I think that is the biggest lesson I have learnt on this journey to a simple life, filled with less stuff. That it isn’t as simple as not holding onto anything. Minimalism is not about throwing absolutely everything out either. What I think minimalism is, is having space to breathe. A way to sift through the clutter and see only the things that spark joy.Minimalism isn’t about stuff. It's about the joy of not having to worry about stuff. Click To Tweet
What I learnt about minimalism after this challenge is that minimalism isn’t about stuff. It’s about the joy of not having to worry about stuff. You can fill your home with trinkets and knick-knacks and all these beautiful wonderful things – if they serve a purpose and that purpose brings you joy then that works for you. You can still be a minimalist with lots of “things” – in fact, I know plenty of girls with huge closets filled with clothes – and I know for a fact they wear them all. Then that works for them. It’s the ones who have price tags on clothes, never worn outfits because they don’t fit, or they feel guilty because they bought it and then decided they didn’t like it. That is what we need to work on. Minimalism helps you work through the guilt your things hold over you. Minimalism helps you to let go of fear and guilt and start thinking about what it is you actually want. Do you want to run into debt by buying pretty things for yourself or because you want to create this illusion that you are happy on the inside? Minimalism strips away those insecurities. It leaves you open to feeling and thinking differently. It lets go of expectations and assumptions on what you think you should have and do. Frankly put, you start not giving a fuck. That’s what I love about minimalism. For the first time in my life I am not living up to be like the joneses. I’m living how I want to live. I am not buying the one trend statement piece for my home because it’s in every decor magazine. But I can buy it, if I really want it. The key with minimalism is – what do you really want?

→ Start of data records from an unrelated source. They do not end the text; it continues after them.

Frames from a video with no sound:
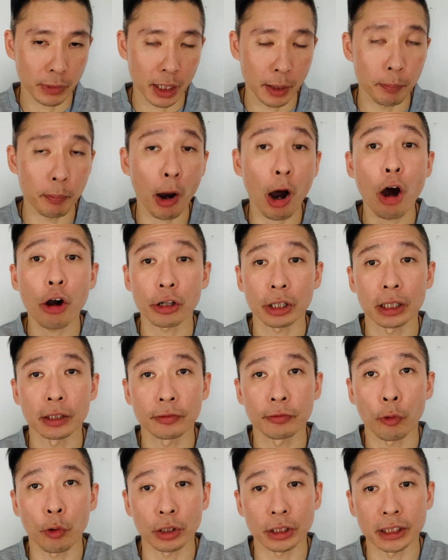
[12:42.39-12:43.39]
body,
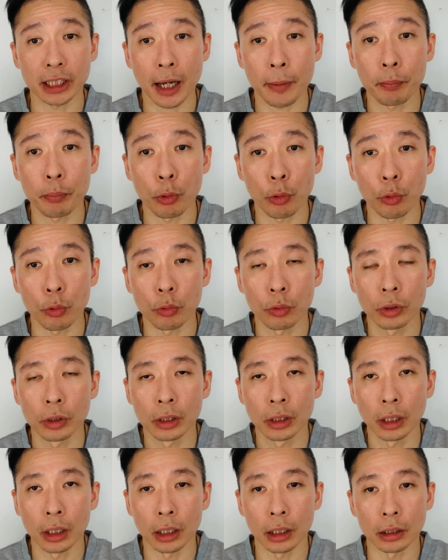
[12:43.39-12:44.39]
for example,
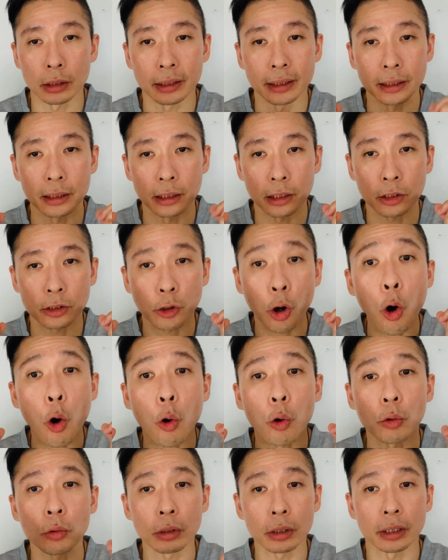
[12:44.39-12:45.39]

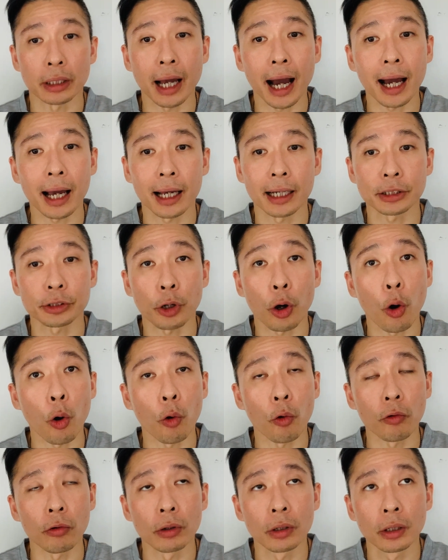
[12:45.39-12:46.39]
called the
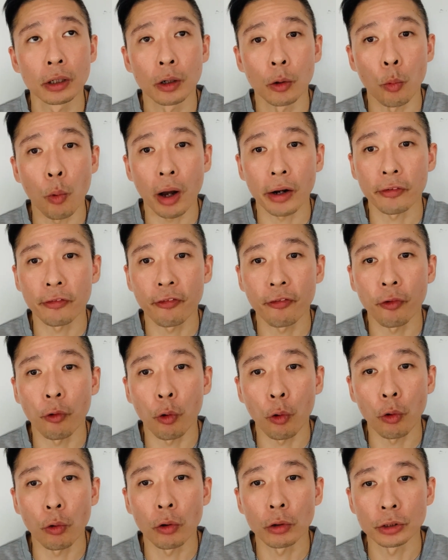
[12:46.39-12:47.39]
ISO
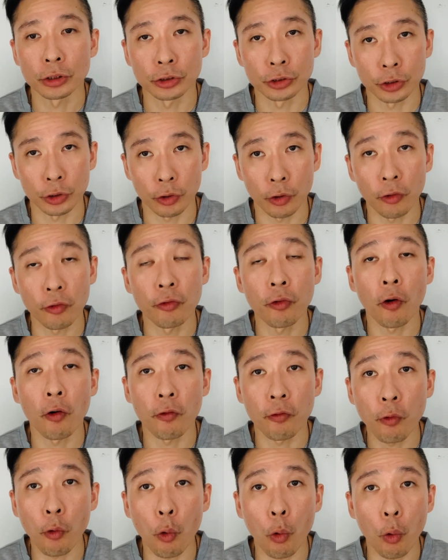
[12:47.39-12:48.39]

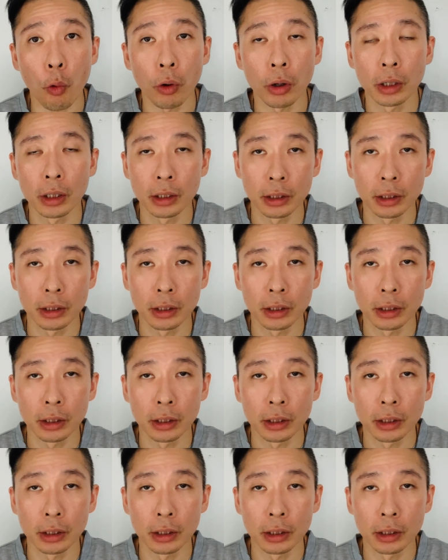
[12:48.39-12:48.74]
14044,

And so that what this challenge revealed to me; that I am still working on what I need and want to hold onto – and what I want to let go of. It’s a journey I am not sure it will ever really end. It’s not like in 30 days you have thrown out all you need to and now you are a minimalist for life. There will always be something you can find that you don’t need to hold on to. When you do eventually let go of clutter, I am sure you will feel more at peace. But first it will be uncomfortable. Because when there is no clutter between you and your thoughts, that’s when you have the chance to really look at your life, be reflective and think about your next move.

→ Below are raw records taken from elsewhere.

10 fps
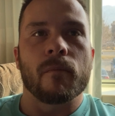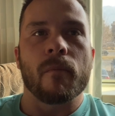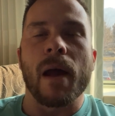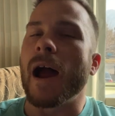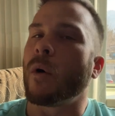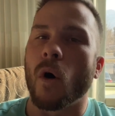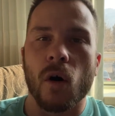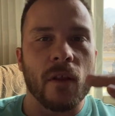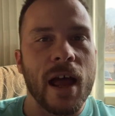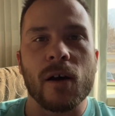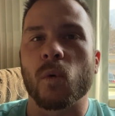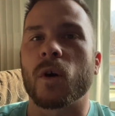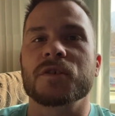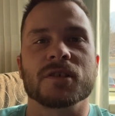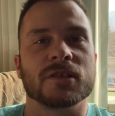how all of that
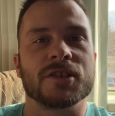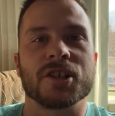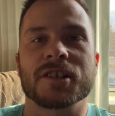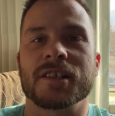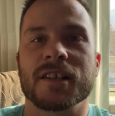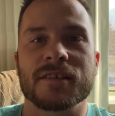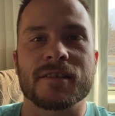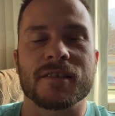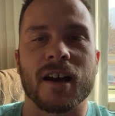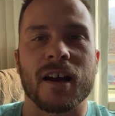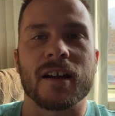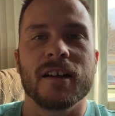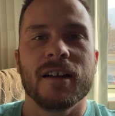works, the logistics, uh,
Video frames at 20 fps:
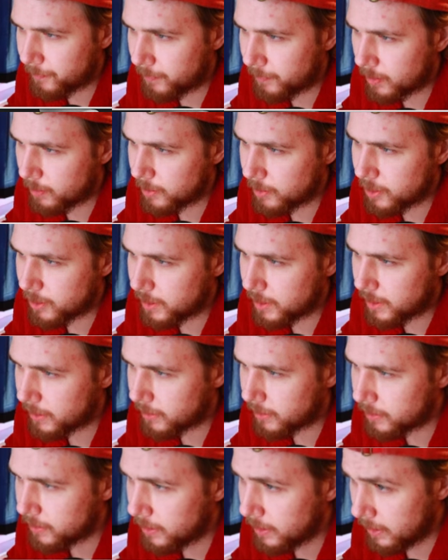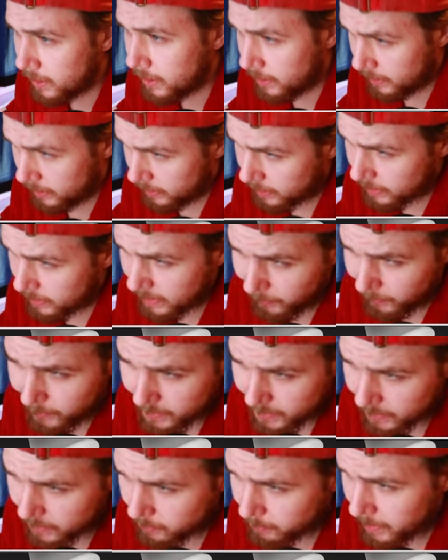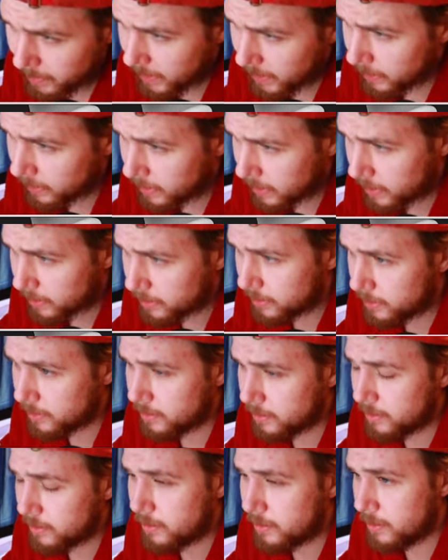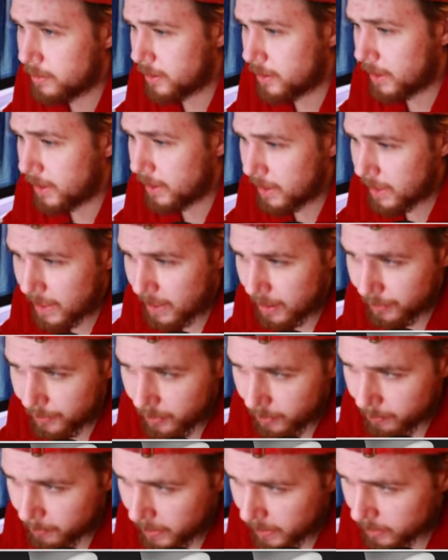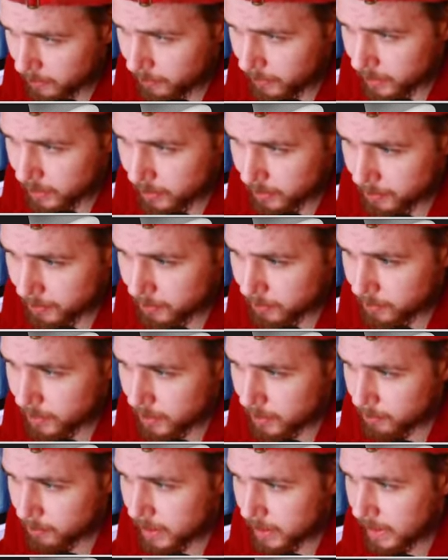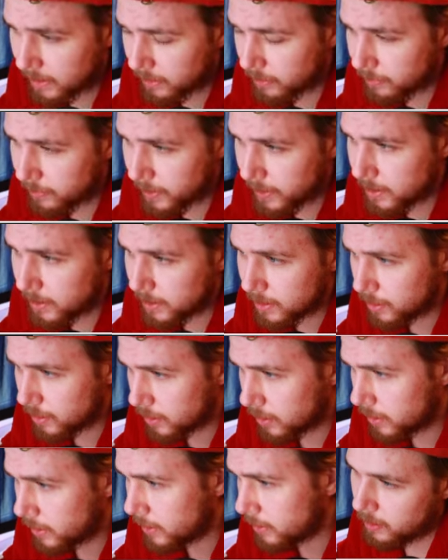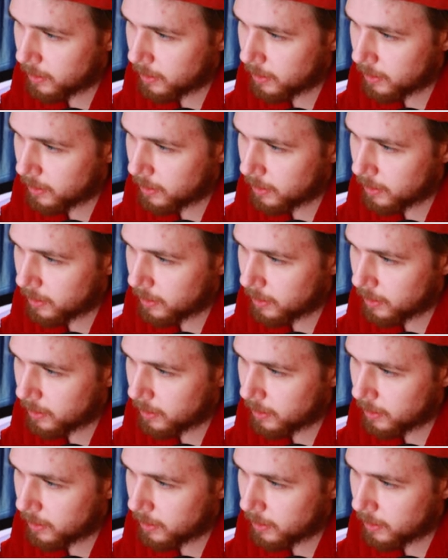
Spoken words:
which is here. Now he's in a mating net. And now there might be some sacrifices lurking.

Sorting out clutter is different from decluttering, and decluttering is not the same as minimalism. For me, decluttering was the process that sparked the minimalist lifestyle. I am nowhere near where I want to be, but I am moving towards a life a really want to live. I am a work in progress, and I guess that means that some days I may find a ton of things I need to let go and get rid of, and other days I may focus on how far I have come. How much minimalism has given me this peace and calm – and how I am trying to surround myself with love, kindness and joy.

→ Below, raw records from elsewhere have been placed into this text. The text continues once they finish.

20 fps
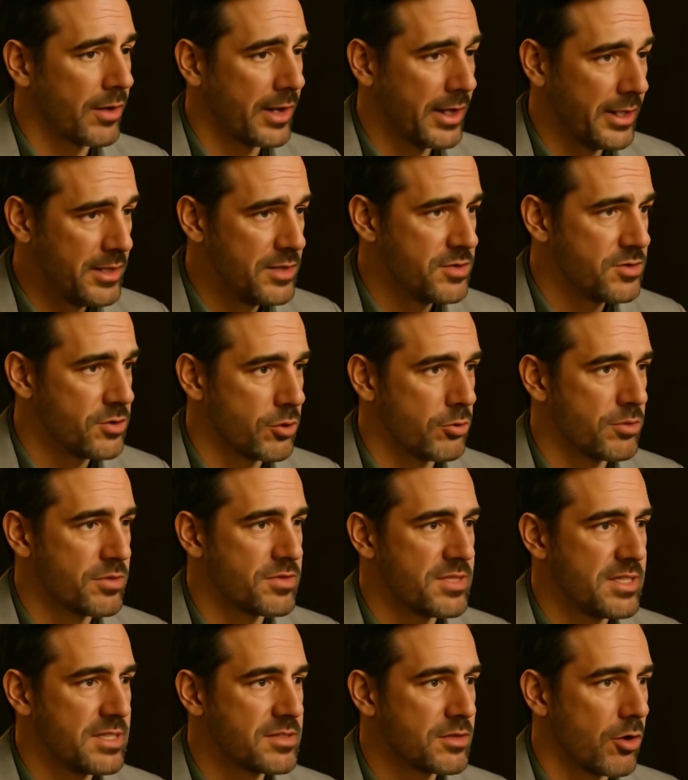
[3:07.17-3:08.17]
kidney stone
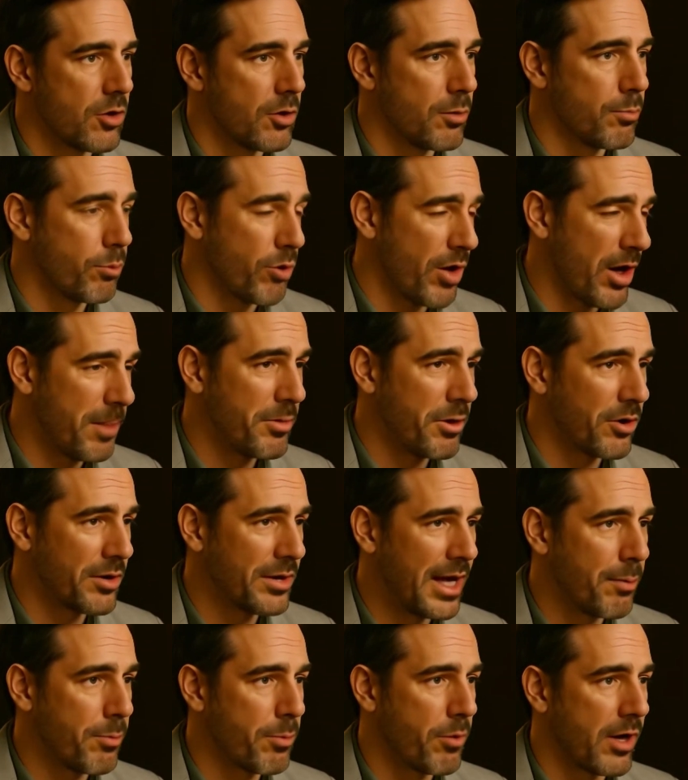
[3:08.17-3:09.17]
disease called primary
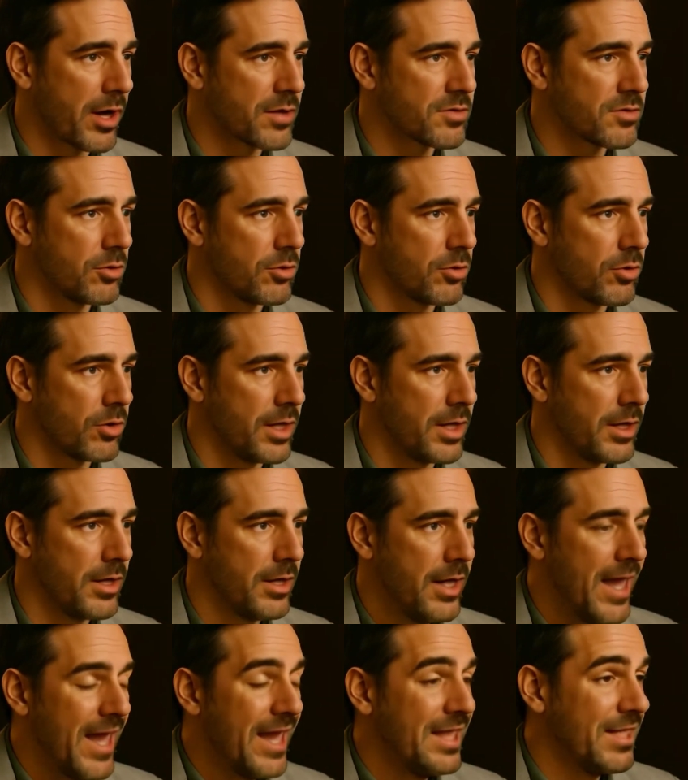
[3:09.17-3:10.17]
hyperoxaluria,
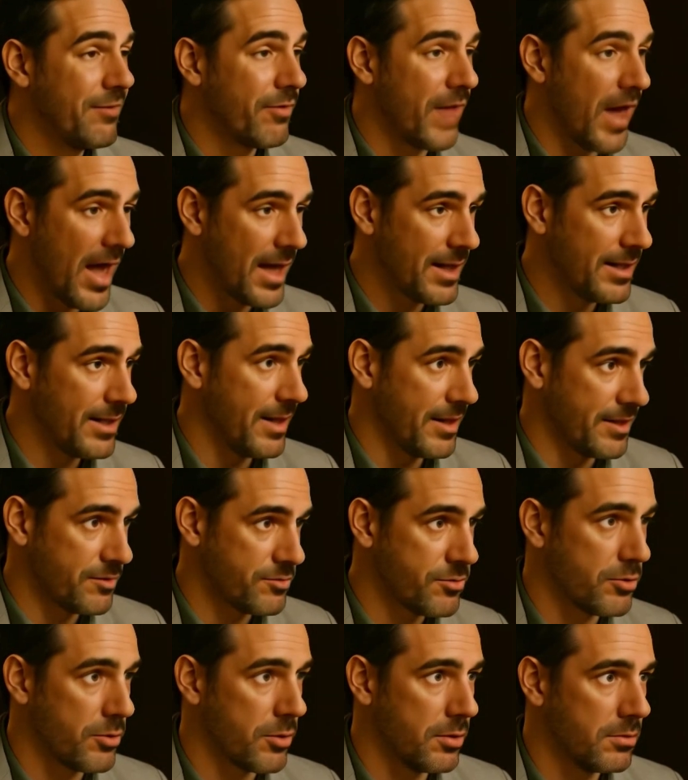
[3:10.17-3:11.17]
and even high
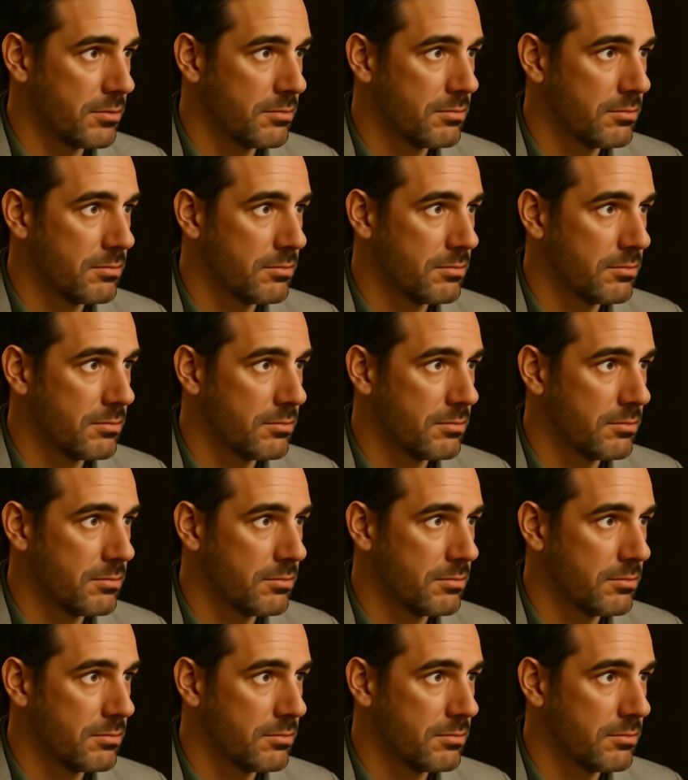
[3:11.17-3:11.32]
cholesterol.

If you are looking for the same, then I highly recommend you start with looking at what you want most out of life – don’t worry so much if it’s different to what I want, or what your family and friends want. And don’t focus on getting rid of a certain number of things. The truth is, even after 465 items, you might be nowhere near being a minimalist. Start by focusing on what makes you happy. The rest comes fairly easy when you learn to listen to yourself first.
WHAT DOES MINIMALISM MEAN TO YOU?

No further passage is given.